Module 5 - QC Metrics

A project report is generated detailing the different quality calls used and measured in the analysis. Roslin uses the following Picard metrics: CollectAlignmentSummaryMetrics CollectHsMetrics CollectInsertSizeMetrics CollectMultipleMetrics CollectGcBiasMetrics DepthOfCoverage

These will provide in great detail samples with low coverage, duplication rates, sample mismatches, read quality, etc.

Module 6 - Structural Variants

Somatic structural aberrations were identified using DELLY v0.7.7 [15].

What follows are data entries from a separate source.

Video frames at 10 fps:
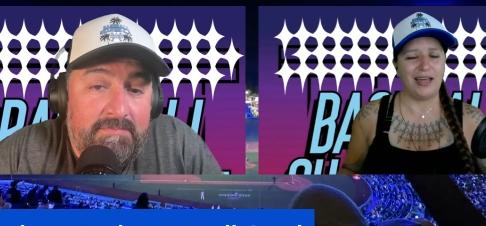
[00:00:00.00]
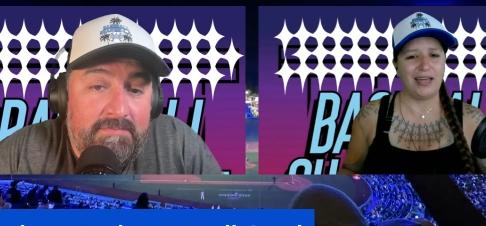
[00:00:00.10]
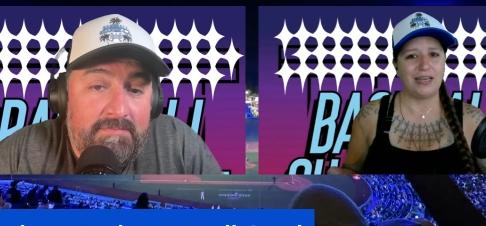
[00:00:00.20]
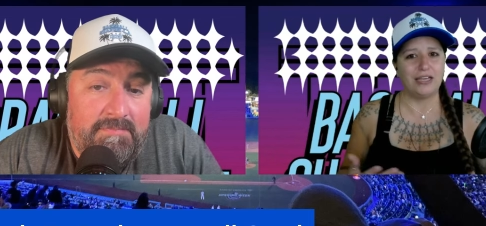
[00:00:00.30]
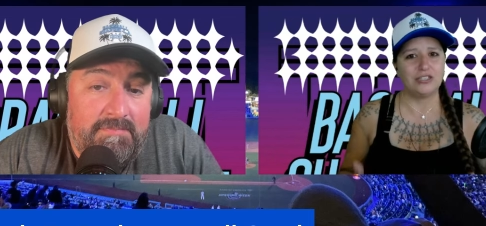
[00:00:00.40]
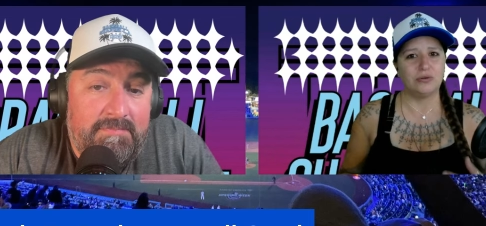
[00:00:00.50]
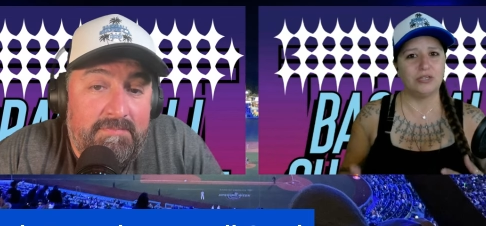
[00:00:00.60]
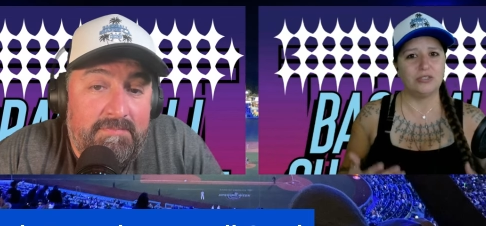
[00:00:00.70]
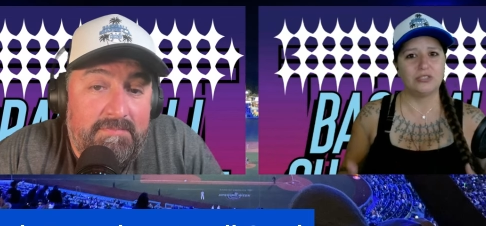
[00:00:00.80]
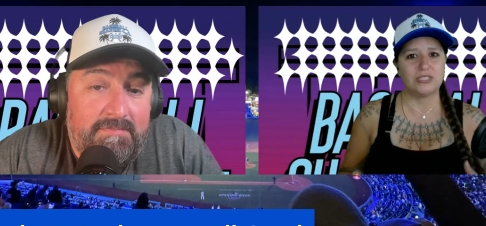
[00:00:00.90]
Speaker 1: I, I don't
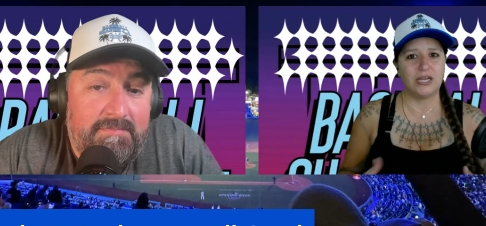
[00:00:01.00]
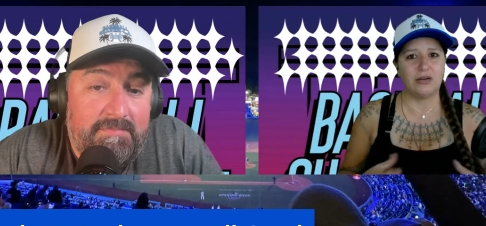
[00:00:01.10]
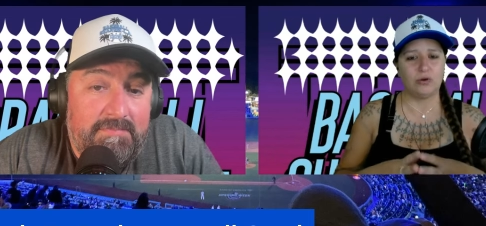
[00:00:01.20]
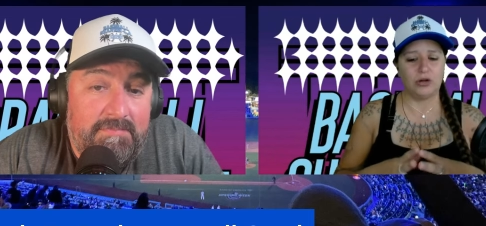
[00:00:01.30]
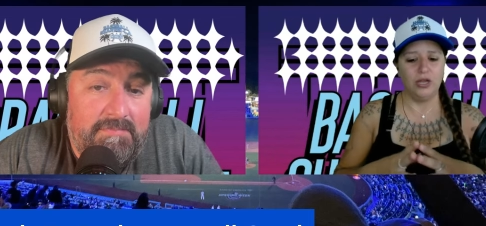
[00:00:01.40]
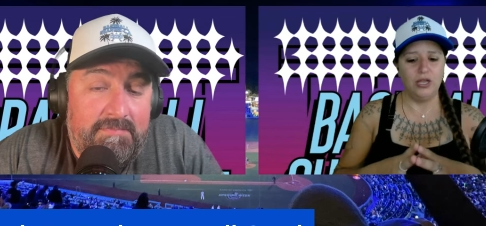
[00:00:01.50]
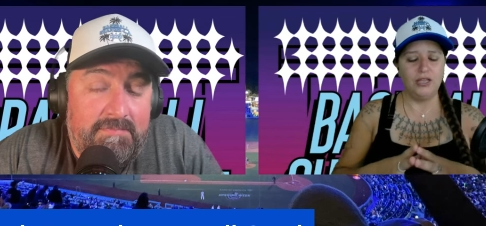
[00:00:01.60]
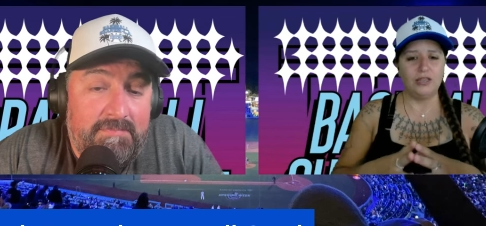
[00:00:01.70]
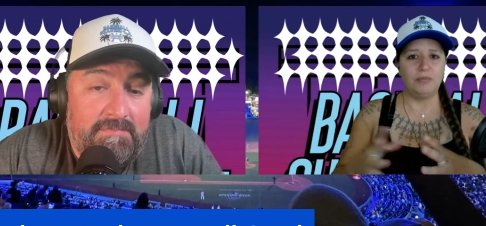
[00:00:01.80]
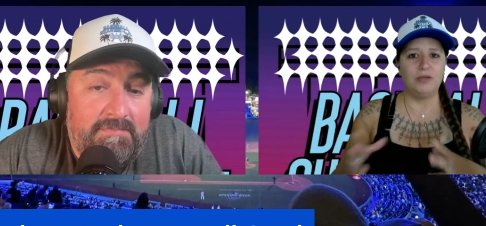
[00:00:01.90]
understand where
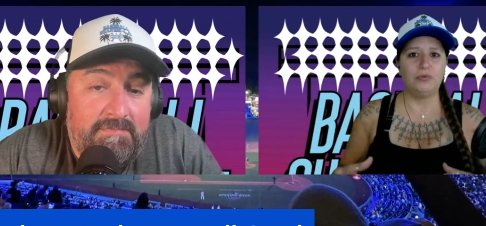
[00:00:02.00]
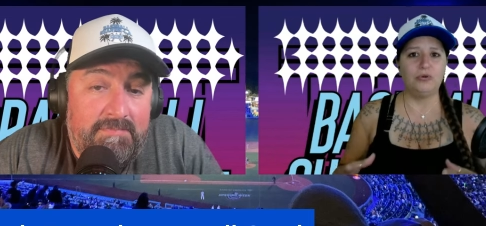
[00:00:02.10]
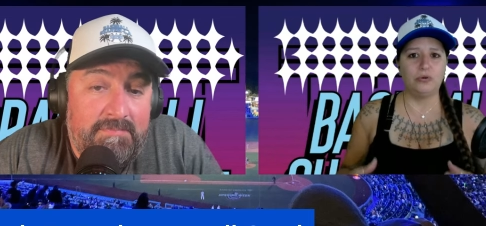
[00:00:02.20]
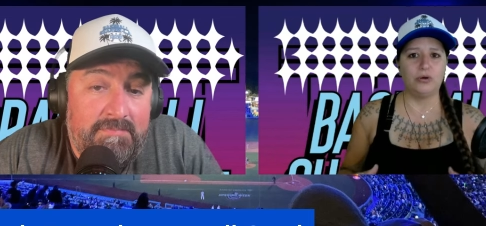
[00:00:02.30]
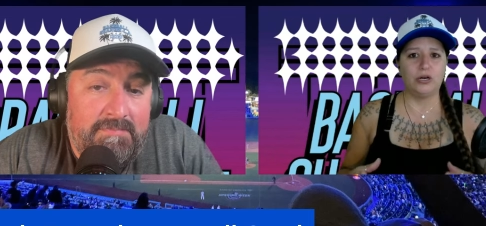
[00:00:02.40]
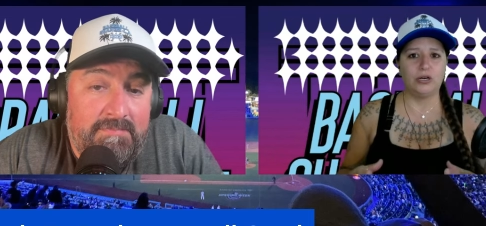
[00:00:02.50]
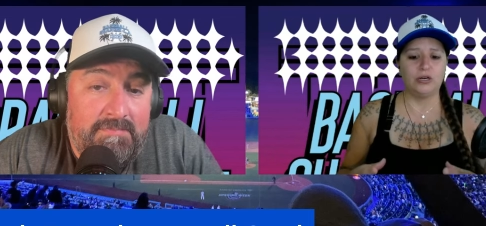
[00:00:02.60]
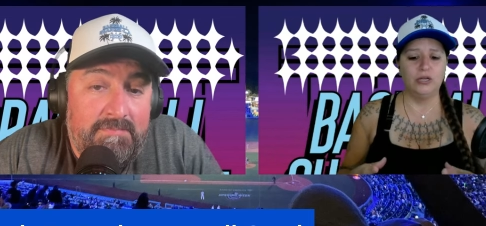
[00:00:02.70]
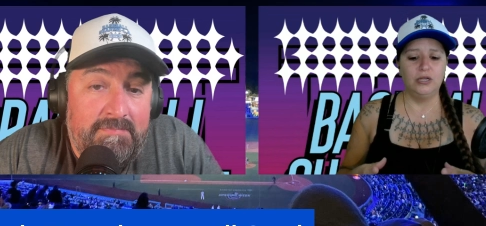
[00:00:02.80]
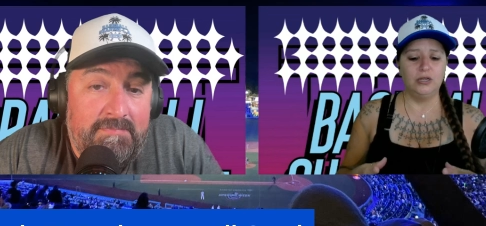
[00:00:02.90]
the people who are
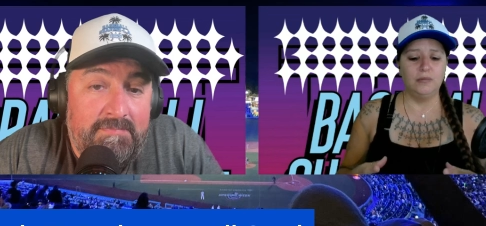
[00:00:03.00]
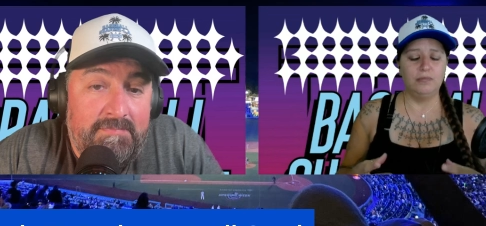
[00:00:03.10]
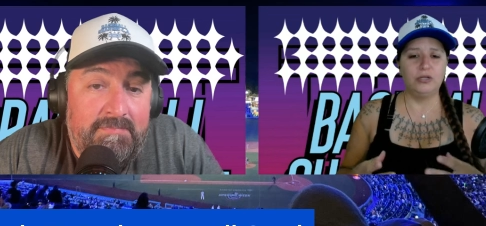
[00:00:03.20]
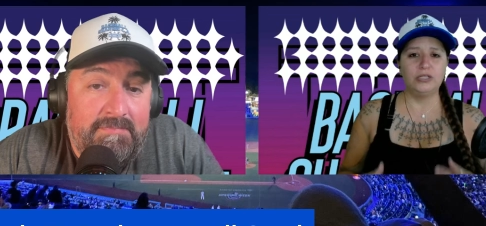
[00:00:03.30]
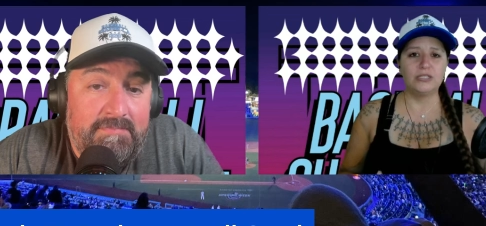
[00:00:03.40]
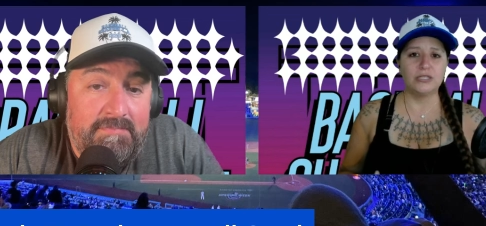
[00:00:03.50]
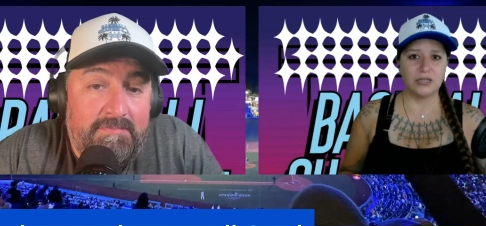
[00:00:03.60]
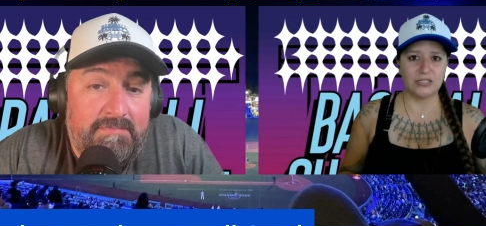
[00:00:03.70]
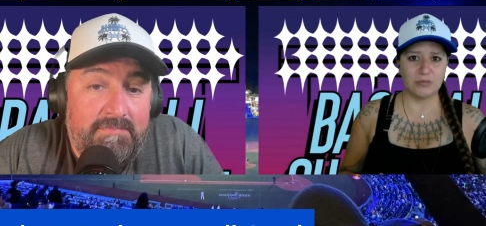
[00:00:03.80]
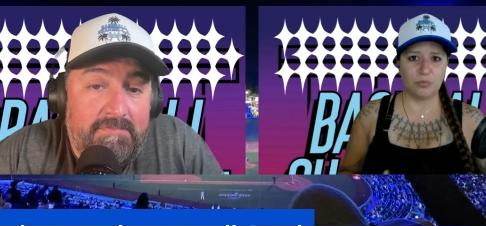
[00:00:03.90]
policing
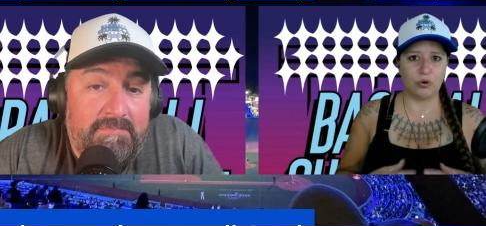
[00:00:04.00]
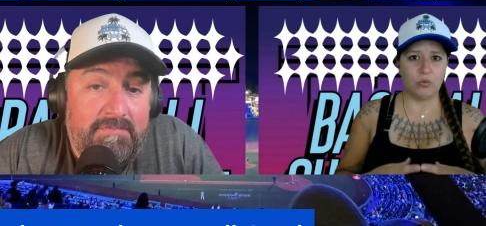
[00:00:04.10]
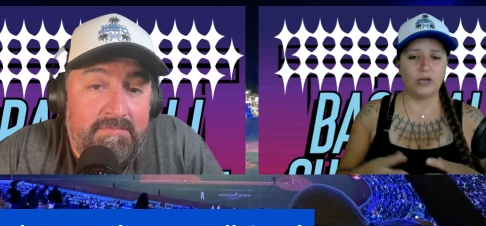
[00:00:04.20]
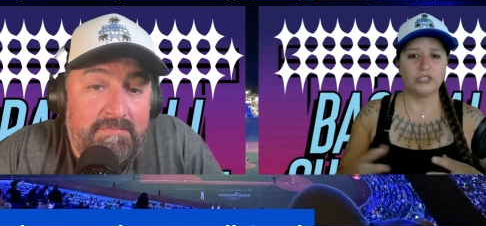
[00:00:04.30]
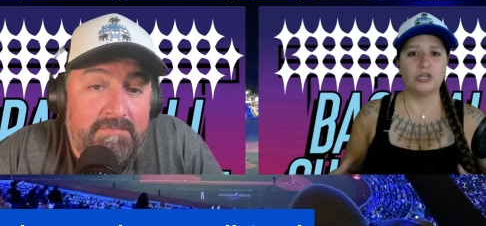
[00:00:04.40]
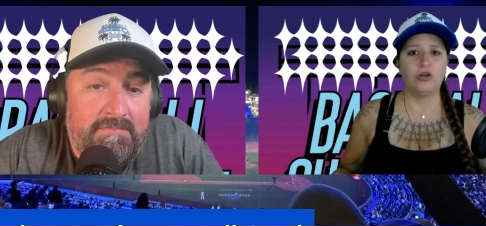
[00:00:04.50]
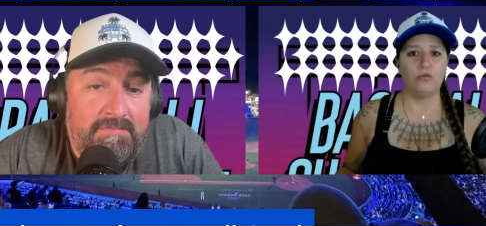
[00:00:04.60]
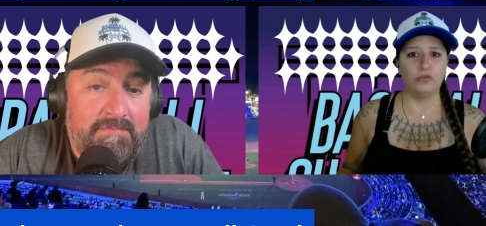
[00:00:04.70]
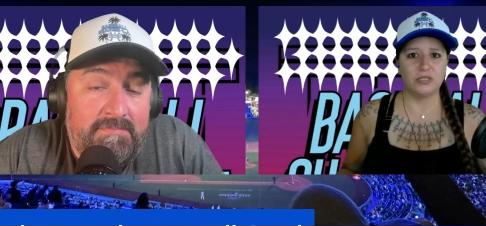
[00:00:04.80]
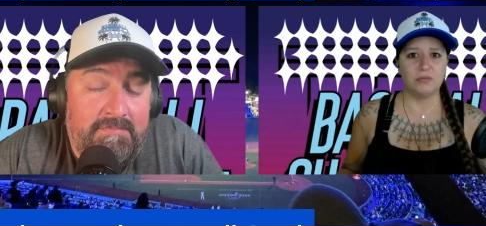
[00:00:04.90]
this sport, watching
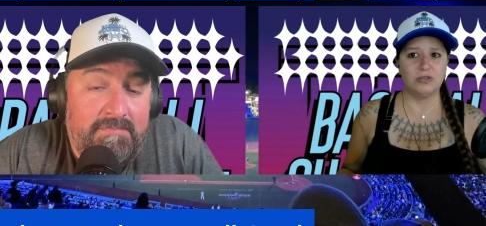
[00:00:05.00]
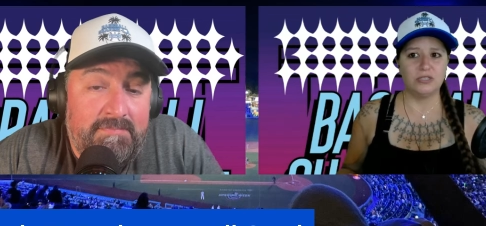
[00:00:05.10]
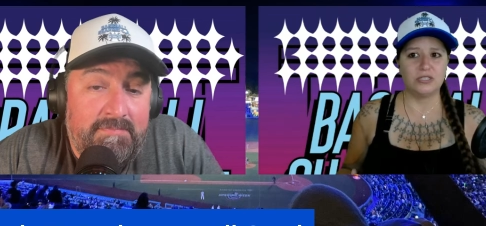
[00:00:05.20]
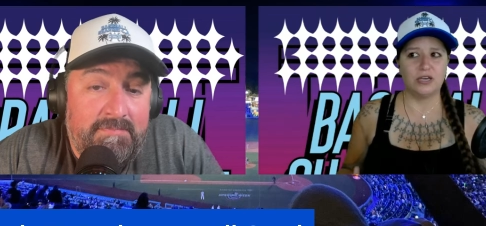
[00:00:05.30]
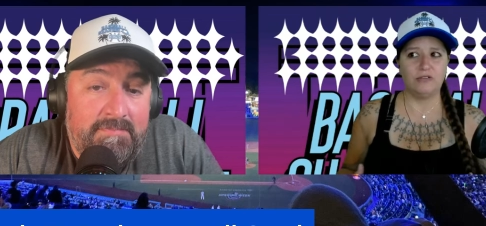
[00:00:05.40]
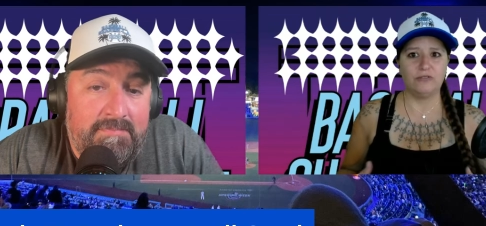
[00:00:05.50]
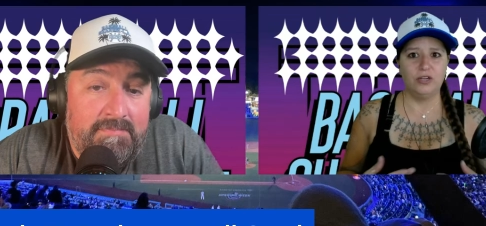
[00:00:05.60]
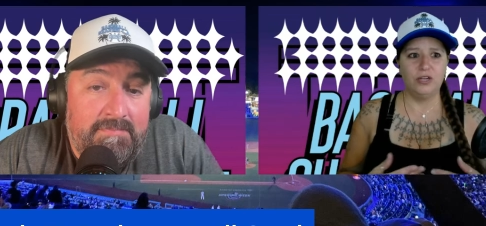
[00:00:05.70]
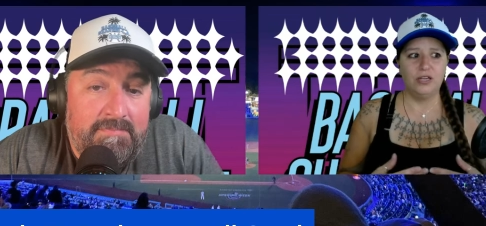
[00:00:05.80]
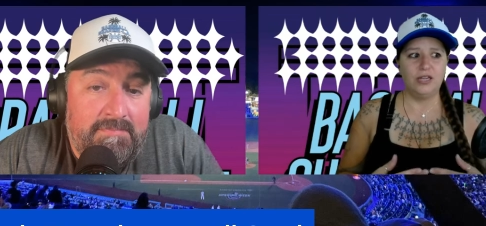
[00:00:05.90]
over some of this stuff,
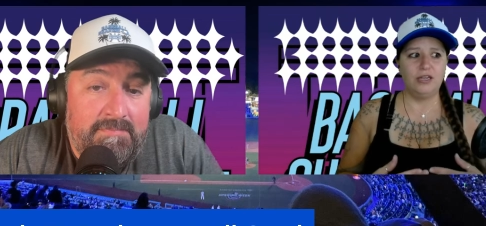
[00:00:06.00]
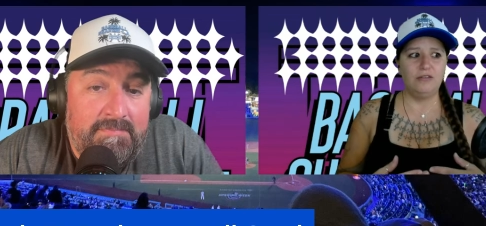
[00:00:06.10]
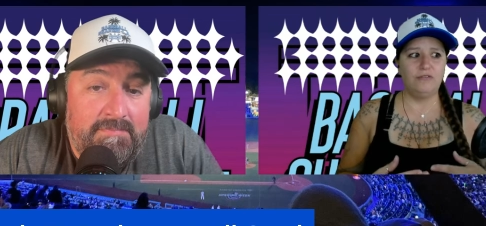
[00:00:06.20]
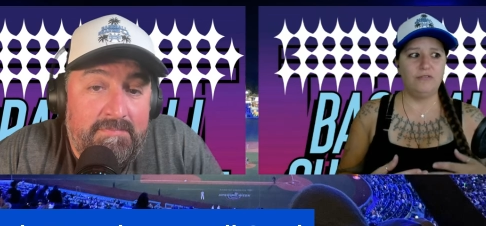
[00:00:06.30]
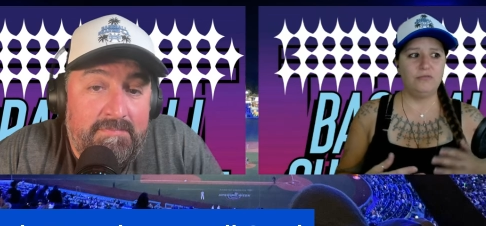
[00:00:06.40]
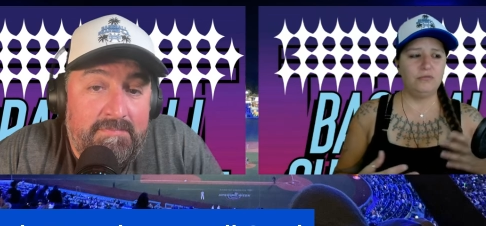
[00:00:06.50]
if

DELLY parameters: -s 9 #insert size cutoff -u 5 # min. mapping quality for genotyping -a 0.04 # min. fractional ALT support --minsize 500 #min. SV size --maxsize 500000000 # max. SV size --ratiogeno 0.0 #min. fraction of genotyped samples --pass true #Filter sites for PAS --coverage 10 #min. coverage in tumor --controlcontamination 0 #max. fractional ALT support in control --gq 15 #min. median GQ for carriers and non-carriers --rddel 0.800000012 #max. read-depth ratio of carrier vs. non-carrier for a deletion --rddup 1.20000005 # min. read-depth ratio of carrier vs. non-carrier for a duplication

References

  1. Krueger, F. (2015). Trim galore. A wrapper tool around Cutadapt and FastQC to consistently apply quality and adapter trimming to FastQ files.
  2. Li H. and Durbin R. (2009) Fast and accurate short read alignment with Burrows-Wheeler Transform. Bioinformatics, 25:1754-60. [PMID: 19451168]
  3. https://github.com/broadinstitute/picard
  4. M. A. DePristo et al., A framework for variation discovery and genotyping using next-generation DNA sequencing data. Nat Genet 43, 491-498 (2011).
  5. L. E. Mose, M. D. Wilkerson, D. N. Hayes, C. M. Perou, J. S. Parker, ABRA: improved coding indel detection via assembly-based realignment. Bioinformatics 30, 2813-2815 (2014).
  6. K. Cibulskis et al., Sensitive detection of somatic point mutations in impure and heterogeneous cancer samples. Nat Biotechnol 31, 213-219 (2013).
  7. K. Ye, M. H. Schulz, Q. Long, R. Apweiler, Z. Ning, Pindel: a pattern growth approach to detect break points of large deletions and medium sized insertions from paired-end short reads. Bioinformatics 25, 2865-2871 (2009).
  8. https://github.com/AstraZeneca-NGS/VarDict
  9. https://github.com/mskcc/facets-suite
  10. Niu, B., Ye, K., Zhang, Q., Lu, C., Xie, M., McLellan, M. D., ... & Ding, L. (2013). MSIsensor: microsatellite instability detection using paired tumor-normal sequence data. Bioinformatics, 30(7), 1015-1016.
  11. https://github.com/mskcc/vcf2maf
  12. https://github.com/mskcc/ngs-filters
  13. Tobias Rausch, Thomas Zichner, Andreas Schlattl, Adrian M. Stuetz, Vladimir Benes, Jan O. Korbel. Delly: structural variant discovery by integrated paired-end and split-read analysis. Bioinformatics 2012 28: i333-i339.